From the listing below, please restate exactly the lines beginning at the one with "Silent video, 10 frames per second." and ending at the one with "[0:05.00-0:06.00]", both included, and skip the pictures.

§ THE DATA
^^^^^^^^

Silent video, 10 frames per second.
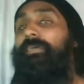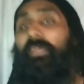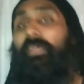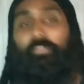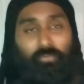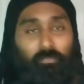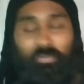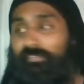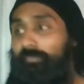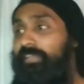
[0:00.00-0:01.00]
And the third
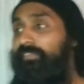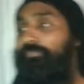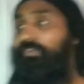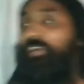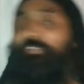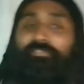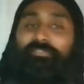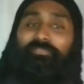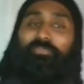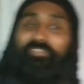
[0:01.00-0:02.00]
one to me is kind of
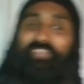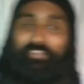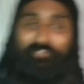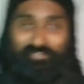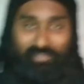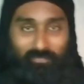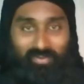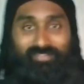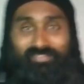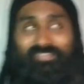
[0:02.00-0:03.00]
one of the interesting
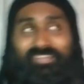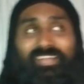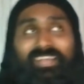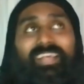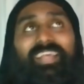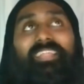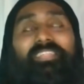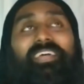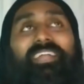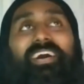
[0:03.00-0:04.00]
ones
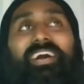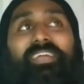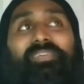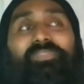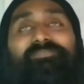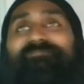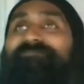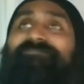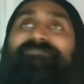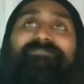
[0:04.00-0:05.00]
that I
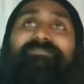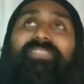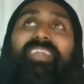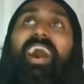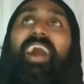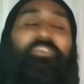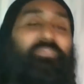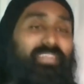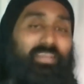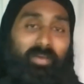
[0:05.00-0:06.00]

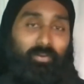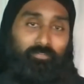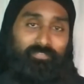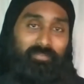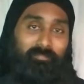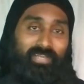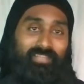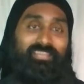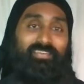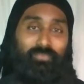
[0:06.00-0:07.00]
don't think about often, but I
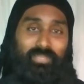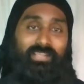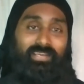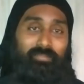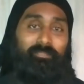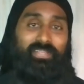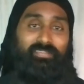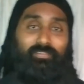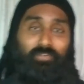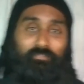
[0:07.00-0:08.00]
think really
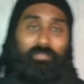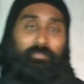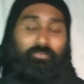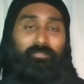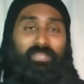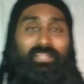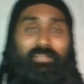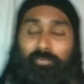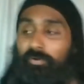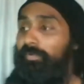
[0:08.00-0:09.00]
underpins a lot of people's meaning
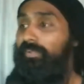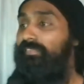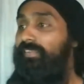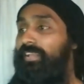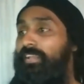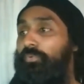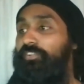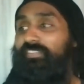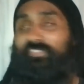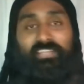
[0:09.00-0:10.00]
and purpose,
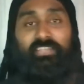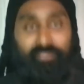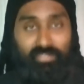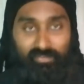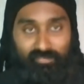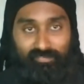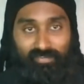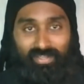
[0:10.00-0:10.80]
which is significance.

^^^^^^^^

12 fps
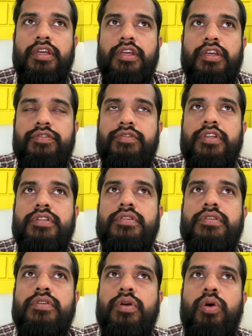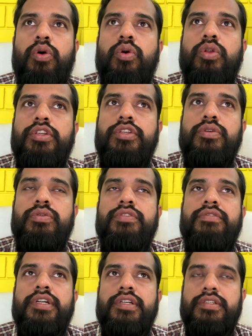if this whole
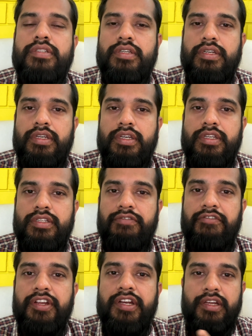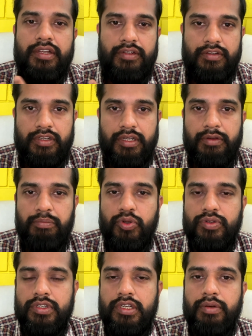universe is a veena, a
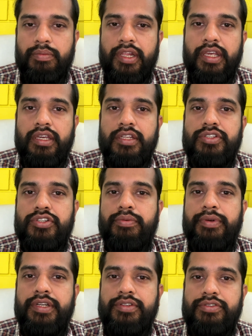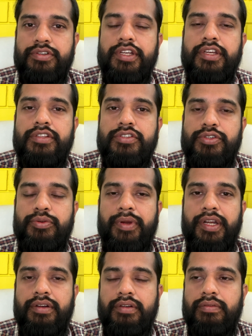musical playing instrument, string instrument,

^^^^^^^^

§ ANSWER SPACE
Silent video, 10 frames per second.
[0:00.00-0:01.00]
And the third
[0:01.00-0:02.00]
one to me is kind of
[0:02.00-0:03.00]
one of the interesting
[0:03.00-0:04.00]
ones
[0:04.00-0:05.00]
that I
[0:05.00-0:06.00]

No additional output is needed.